Keep Brenden Knox Under 125 Yards Rushing
Marshall has an excellent running back in Brenden Knox. He averages more than 100 yards per game and had 220 last week. That just won’t do against WKU. 200 yards rushing means multiple long runs and/or tons of time of possession lost.
Either way, as was said in the Q&A Session with Moonshine Throwdown, this is strength on strength. My gut says if WKU holds him under 100 yards, Marshall will almost definitely succumb to the Tops. However, if he gets, say more than 150, that absolutely tips the scales to the Herd. 125 is the barometer for me. If he’s right at 125 yards, this is an overtime classic. If he struggles, Marshall’s defense better be incredible, because the offense is going nowhere without an extraordinary effort from someone else. If he’s better than 125, Marshall can screw up elsewhere and still win the game.

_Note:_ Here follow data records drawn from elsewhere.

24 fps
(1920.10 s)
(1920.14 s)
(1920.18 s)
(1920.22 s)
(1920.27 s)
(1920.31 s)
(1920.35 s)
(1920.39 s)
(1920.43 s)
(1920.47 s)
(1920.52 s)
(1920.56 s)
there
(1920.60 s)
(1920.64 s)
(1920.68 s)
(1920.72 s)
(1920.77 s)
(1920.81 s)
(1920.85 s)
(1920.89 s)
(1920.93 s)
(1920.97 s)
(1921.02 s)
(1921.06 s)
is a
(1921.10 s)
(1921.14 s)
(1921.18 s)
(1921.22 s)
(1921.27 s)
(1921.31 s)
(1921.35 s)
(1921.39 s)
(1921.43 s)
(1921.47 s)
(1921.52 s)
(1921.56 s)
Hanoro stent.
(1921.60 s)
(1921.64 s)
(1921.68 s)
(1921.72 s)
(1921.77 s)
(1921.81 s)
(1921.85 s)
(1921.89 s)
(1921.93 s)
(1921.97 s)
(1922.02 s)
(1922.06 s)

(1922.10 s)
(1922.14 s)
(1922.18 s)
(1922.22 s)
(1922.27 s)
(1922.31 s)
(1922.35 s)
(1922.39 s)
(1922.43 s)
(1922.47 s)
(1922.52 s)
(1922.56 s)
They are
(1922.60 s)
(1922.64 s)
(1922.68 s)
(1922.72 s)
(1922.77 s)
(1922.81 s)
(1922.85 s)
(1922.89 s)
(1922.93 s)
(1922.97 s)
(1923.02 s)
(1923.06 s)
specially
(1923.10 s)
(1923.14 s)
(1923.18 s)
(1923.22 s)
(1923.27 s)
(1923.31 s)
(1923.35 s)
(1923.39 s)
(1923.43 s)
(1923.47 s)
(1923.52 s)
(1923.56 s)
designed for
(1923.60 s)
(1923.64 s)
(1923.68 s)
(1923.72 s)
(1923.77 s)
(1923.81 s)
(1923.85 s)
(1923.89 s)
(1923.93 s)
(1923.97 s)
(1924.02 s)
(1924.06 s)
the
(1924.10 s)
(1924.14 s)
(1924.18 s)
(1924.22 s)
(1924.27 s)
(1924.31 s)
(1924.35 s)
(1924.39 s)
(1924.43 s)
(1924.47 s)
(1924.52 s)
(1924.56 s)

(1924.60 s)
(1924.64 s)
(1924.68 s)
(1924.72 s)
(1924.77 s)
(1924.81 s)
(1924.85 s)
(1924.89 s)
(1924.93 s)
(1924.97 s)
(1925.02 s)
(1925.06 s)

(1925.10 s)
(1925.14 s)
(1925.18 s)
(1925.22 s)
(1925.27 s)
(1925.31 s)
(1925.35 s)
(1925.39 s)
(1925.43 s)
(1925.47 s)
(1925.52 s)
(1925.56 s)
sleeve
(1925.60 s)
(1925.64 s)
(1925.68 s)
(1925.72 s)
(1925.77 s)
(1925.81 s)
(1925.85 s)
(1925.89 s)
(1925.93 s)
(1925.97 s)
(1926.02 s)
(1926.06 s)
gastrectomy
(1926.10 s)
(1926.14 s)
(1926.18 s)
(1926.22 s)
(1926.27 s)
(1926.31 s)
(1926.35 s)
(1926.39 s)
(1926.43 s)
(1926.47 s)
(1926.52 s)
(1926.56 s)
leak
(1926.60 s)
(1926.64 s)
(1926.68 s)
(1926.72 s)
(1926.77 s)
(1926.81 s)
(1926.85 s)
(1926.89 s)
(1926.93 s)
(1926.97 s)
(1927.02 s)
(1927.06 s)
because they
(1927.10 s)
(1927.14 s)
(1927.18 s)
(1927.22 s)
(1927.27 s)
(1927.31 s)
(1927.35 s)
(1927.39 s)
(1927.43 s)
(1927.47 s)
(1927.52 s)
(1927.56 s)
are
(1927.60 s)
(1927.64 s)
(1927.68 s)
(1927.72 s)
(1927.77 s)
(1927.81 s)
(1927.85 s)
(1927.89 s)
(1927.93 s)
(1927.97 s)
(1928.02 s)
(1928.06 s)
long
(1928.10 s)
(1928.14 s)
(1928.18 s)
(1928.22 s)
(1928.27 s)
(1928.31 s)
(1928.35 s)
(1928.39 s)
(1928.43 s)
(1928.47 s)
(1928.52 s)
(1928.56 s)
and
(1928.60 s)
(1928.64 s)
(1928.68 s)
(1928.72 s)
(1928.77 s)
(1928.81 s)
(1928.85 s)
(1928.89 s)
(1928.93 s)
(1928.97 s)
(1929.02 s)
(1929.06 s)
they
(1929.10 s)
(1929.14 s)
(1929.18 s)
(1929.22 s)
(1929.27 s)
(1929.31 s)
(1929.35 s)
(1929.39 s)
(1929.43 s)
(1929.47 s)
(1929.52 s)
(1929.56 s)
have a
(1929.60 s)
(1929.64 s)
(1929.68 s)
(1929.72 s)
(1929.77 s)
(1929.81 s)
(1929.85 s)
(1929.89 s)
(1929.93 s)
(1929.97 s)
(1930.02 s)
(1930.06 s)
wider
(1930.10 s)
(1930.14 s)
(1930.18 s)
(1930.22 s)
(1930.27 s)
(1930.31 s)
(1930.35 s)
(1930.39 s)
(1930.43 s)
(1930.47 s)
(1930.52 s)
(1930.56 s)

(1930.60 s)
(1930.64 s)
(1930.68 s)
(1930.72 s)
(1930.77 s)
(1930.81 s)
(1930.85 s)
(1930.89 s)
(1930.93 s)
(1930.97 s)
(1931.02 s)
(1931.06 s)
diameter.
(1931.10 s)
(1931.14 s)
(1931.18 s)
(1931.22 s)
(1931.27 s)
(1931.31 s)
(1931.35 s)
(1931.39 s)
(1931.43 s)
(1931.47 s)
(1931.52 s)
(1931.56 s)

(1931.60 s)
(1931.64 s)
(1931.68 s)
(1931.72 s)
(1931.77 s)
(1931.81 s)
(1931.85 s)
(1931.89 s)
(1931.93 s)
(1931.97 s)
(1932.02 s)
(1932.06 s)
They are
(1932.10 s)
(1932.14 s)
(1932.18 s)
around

Don’t Let An Average Receiver Become a Superstar
Marshall’s tight ends lead the team in receiving, but they’re still not lighting it up for more than 40 yards per game. For tight ends, a combined 66 yards per game is absolutely stupendous. Xavier Gaines can also line up at quarterback and will throw it on occasion. Still, the tight ends shouldn’t beat you single-handedly. It goes without saying if they have a big enough game to beat you by themselves, you have other issues.
Although the tight ends are quite noteworthy, the bottom line is no one on the roster averages more than 38.4 yards per game receiving. I kind of wonder if it makes sense for WKU to load the box but play soft coverage in the back end. Basically stuff the run, spy the quarterback, and make the receivers beat you. This would eliminate big plays and force Marshall to dink and dunk its way through the air (and finish drives) with a quarterback that throws for less than 60 percent completions. No Thundering Herd receiver is a consistent threat week in and week out, so force them to be the ones to beat you. I’ll be interested to see how the Tops cover Marshall, but without a doubt, priority number one is stopping the run. If that is the case, all you need from your secondary is not give up huge chunk plays through the air.
Marshall is favored by 5.5 points according to Vegas Saturday. Marshall has won two in a row and stepped out of its mid-season doldrums, presumably. WKU has played well of late, including this last performance against Charlotte, when WKU continued its trend of preventing opponents from scoring and added its most points in a game all season (30) in the same contest. WKU has won four in a row, winning by a margin of 12.3 points per game. Western has utterly dominated its opponents’ offenses, not allowing any opponent to score more than 14 during that stretch.
Marshall is similar to WKU in many ways, but one thing that WKU has done throughout the year is get better. Marshall has seemed to stagnate at certain points this year. They may have had their “aha moment” against Florida Atlantic this past week in an impressive win, but I’m still not convinced Marshall can be consistent enough on both sides of the ball to win Conference USA. WKU has been way more consistent, and some injured players are starting to return for the Tops (Roger Cray). In theory, they should only get better moving forward. Western’s offense finally showed it can score in the 30s against an FBS opponent (Charlotte) and it seems things are coming together in all three phases.
I know Marshall is favored, but frankly, I don’t know why, other than the fact the Herd beat FAU. Marshall has given up 400 yards in all but two games, while WKU has only surrendered 400 yards twice. WKU has looked plain invincible defensively of late. What is to make me think a marginal and inconsistent offense (and defense) like Marshall is going to break the trend and actually beat WKU? I believe Western wins this one in another slugfest, but ultimately WKU controls the game. I’ve got WKU 23–Marshall 10.